> **Exercise**
Retype each entry exactly as written, and keep the pictures out of the copy.

Stored items:
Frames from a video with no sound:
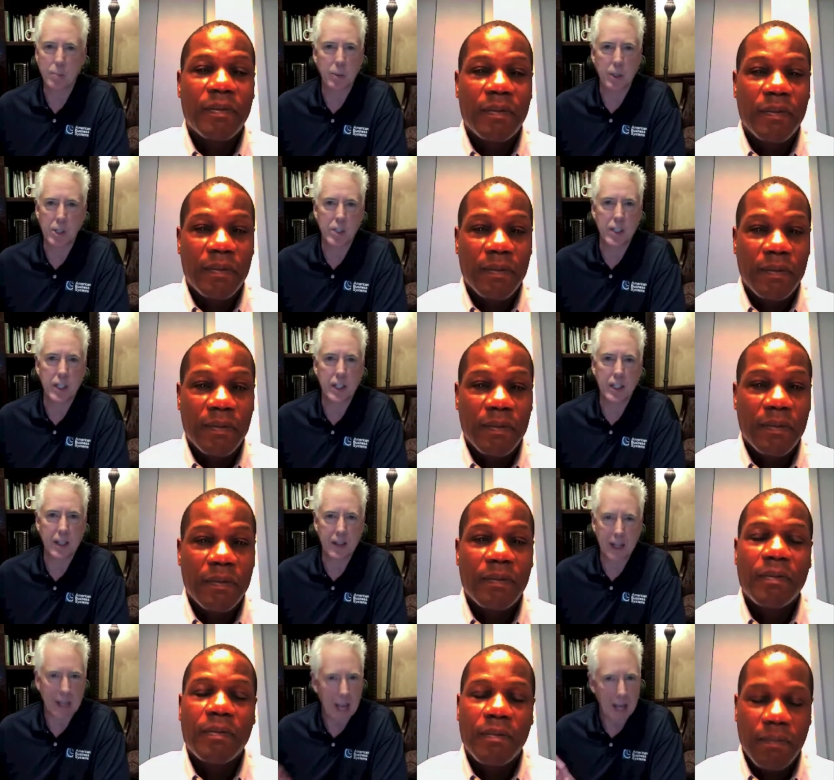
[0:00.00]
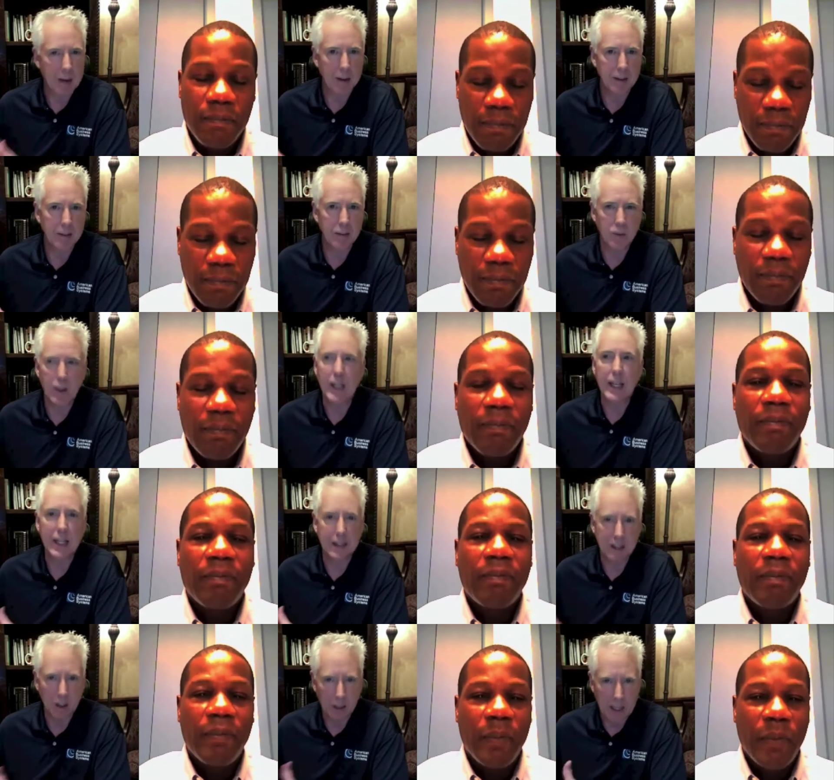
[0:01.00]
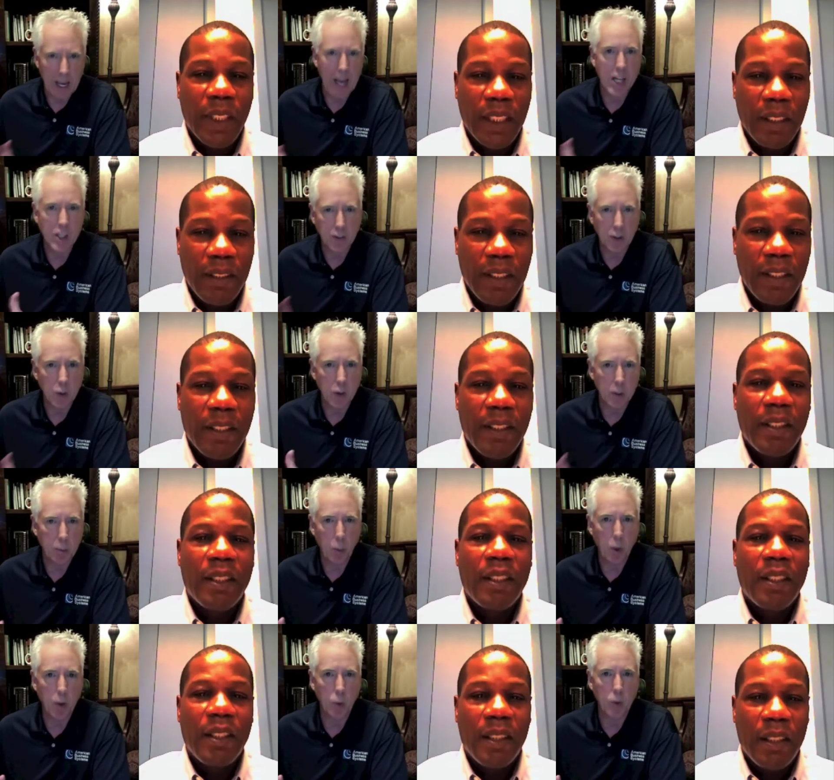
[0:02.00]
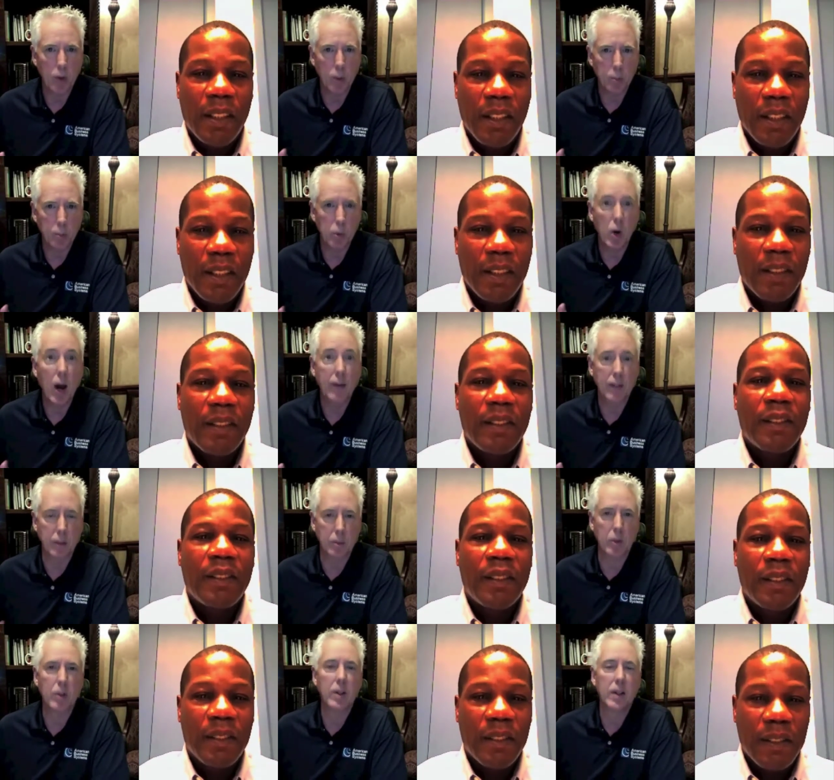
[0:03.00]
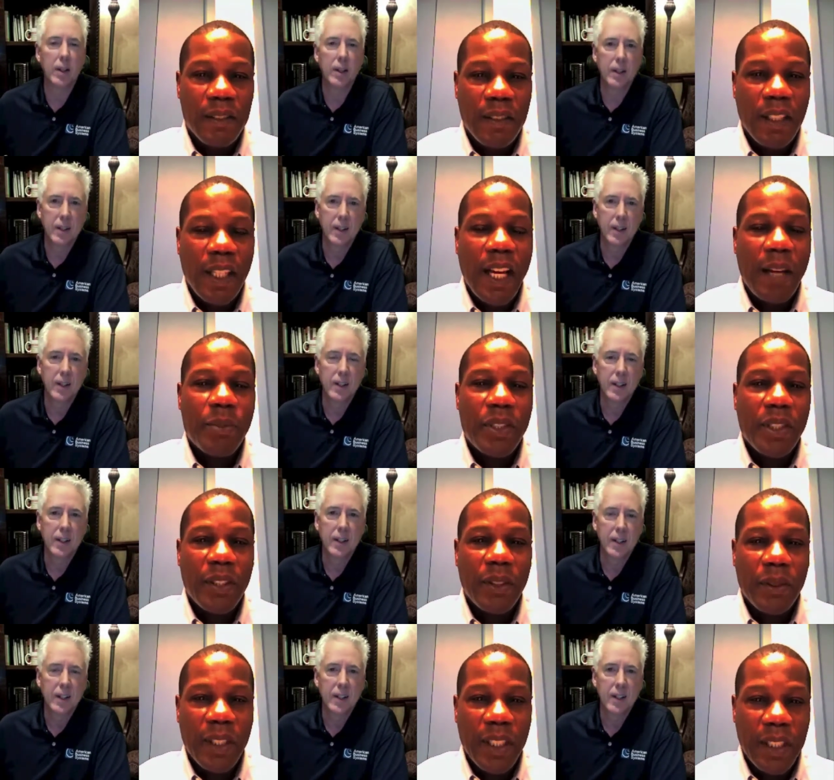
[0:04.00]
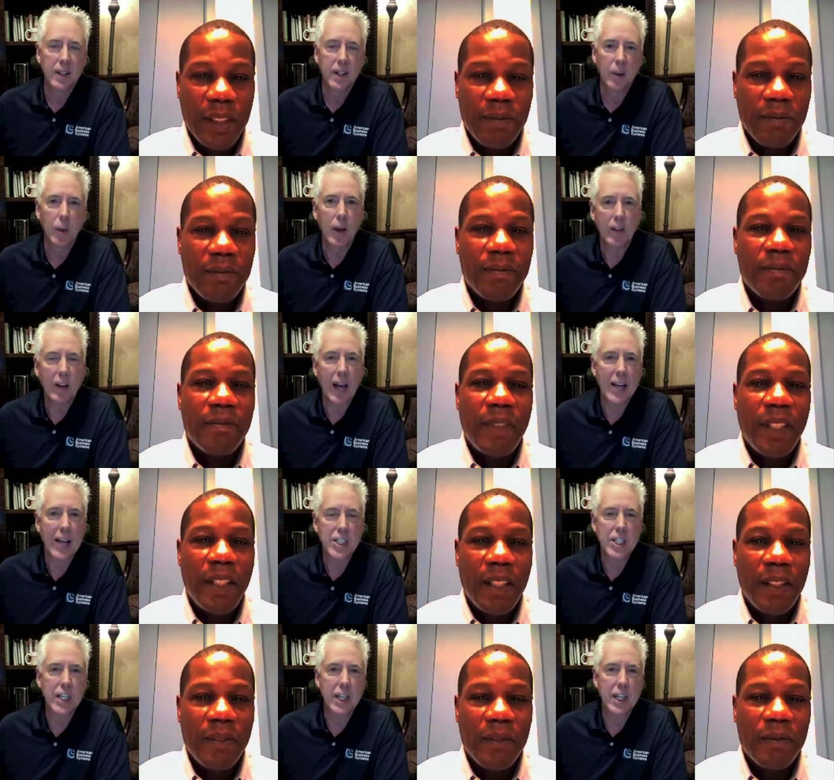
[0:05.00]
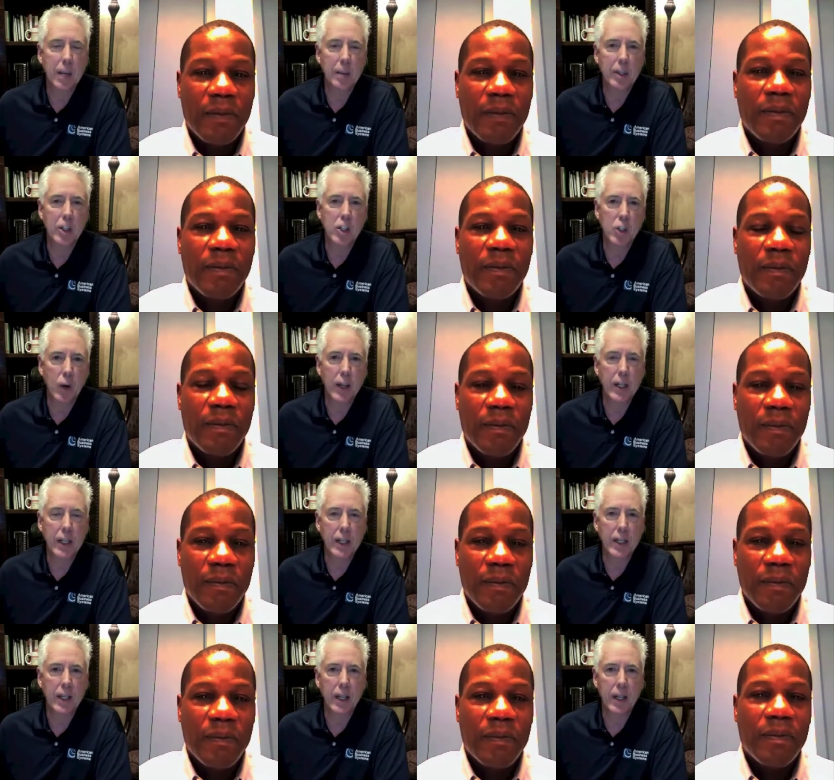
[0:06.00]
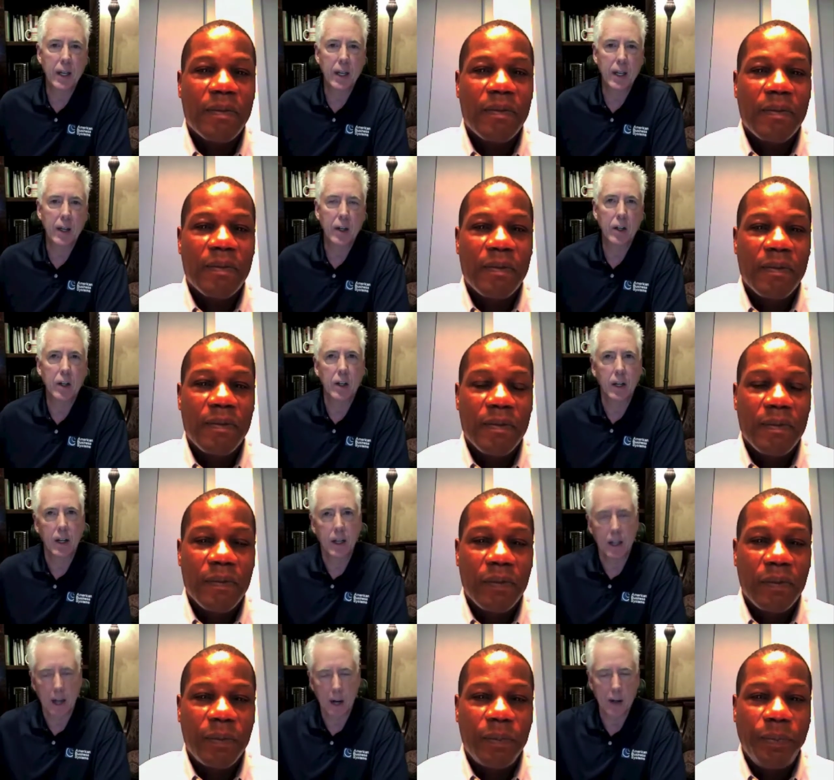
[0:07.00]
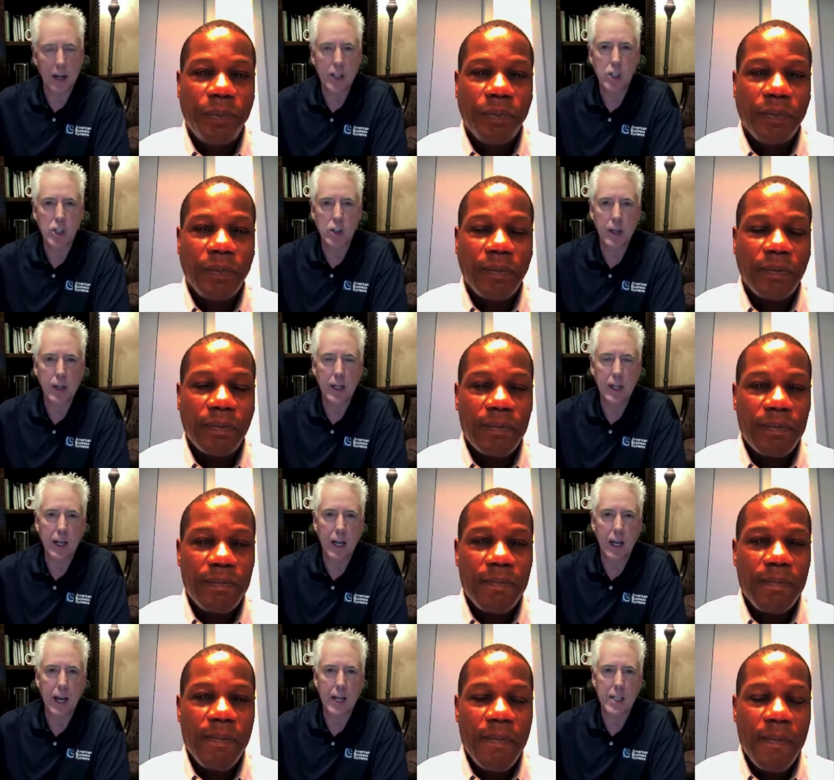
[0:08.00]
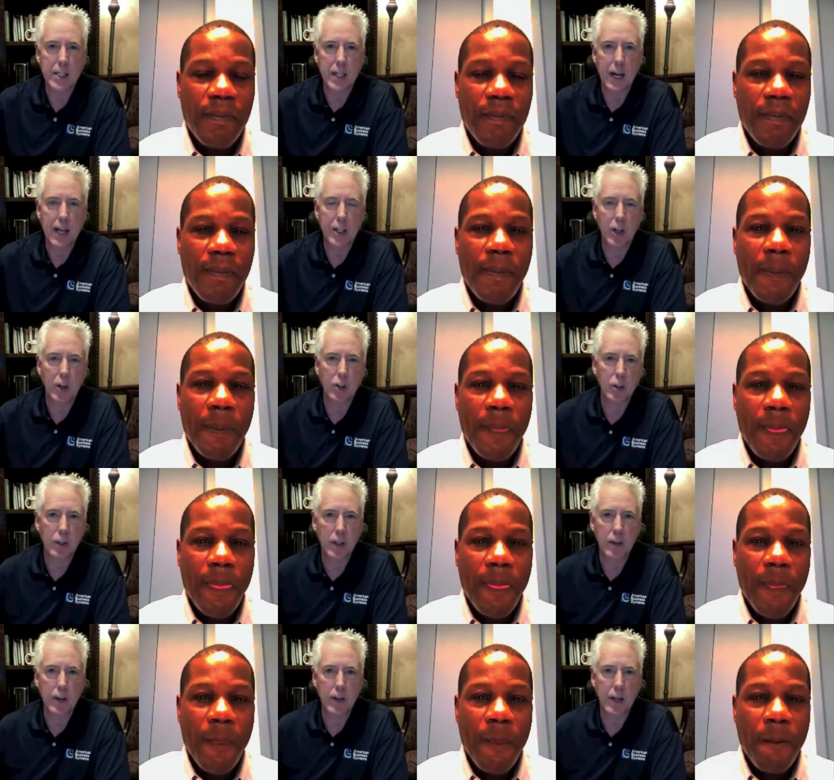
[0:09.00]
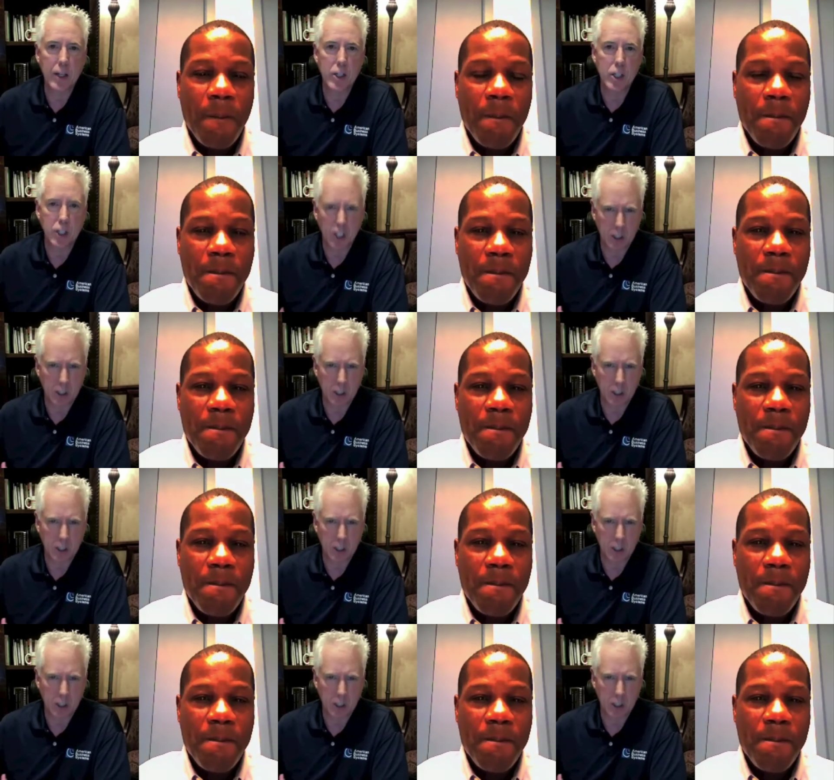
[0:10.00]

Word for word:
Speaker 1: because they can't really get their cash flow to the point where they're profitable.
Speaker 2: Absolutely.
Speaker 1: We have a licensee coming to training here in our next training class that I talked to the other day, just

> **Final answer**
Frames from a video with no sound:
[0:00.00]
[0:01.00]
[0:02.00]
[0:03.00]
[0:04.00]
[0:05.00]
[0:06.00]
[0:07.00]
[0:08.00]
[0:09.00]
[0:10.00]

Word for word:
Speaker 1: because they can't really get their cash flow to the point where they're profitable.
Speaker 2: Absolutely.
Speaker 1: We have a licensee coming to training here in our next training class that I talked to the other day, just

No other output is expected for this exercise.